Doris Day Can F**k Off @ Zoo Southside

But Greg McLaren can stick around

Feature by Clare Sinclair | 23 Aug 2011

If a man was to greet you in song, how would you react? Would you do all you could to avoid the random singing gent, or would you sing back, happy to play along? And why on earth is he doing it, anyway? Greg McLaren's Doris Day Can F**k Off springs from those questions, asked both of each day’s audience and (secretly) the public in days past.

This is half social experiment, half performance. Before the show, McLaren lived his life in constant song, recording the public’s reactions through a hidden microphone. On stage, McLaren greets the audience – in song, of course – before cajoling them into singing their names to him. The tension is palpable: after all, very few people are happy singing in public, never mind at a Fringe show in front of an audience. But sing they do, such is the affable and excitable nature of our host.

Exploring natural vocal and physical rhythm with the inquisitive, exuberant nature of humanity, the show slowly builds its humour.

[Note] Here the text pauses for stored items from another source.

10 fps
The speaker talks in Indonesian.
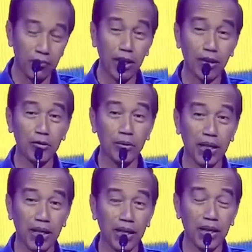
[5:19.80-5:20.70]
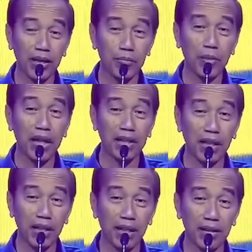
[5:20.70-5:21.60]
walau juga
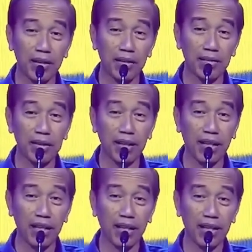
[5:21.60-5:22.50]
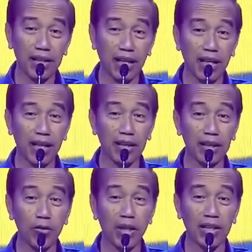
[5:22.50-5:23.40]
banyak di tengah-tengah
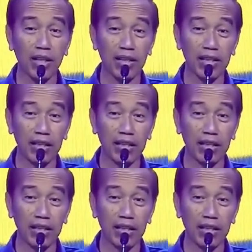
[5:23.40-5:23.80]
itu ada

McLaren creates his own libretto: songs, his recordings of sung encounters and some genuinely funny reactions are tied together by McLaren's undeniable technical skill as he loops and samples seemingly meaningless noises into song. This is less about Doris Day, more a highly entertaining experiment into our relationship with song.

Doris Day Can F**k Off, 5-29 August, 18:15, Zoo Southside.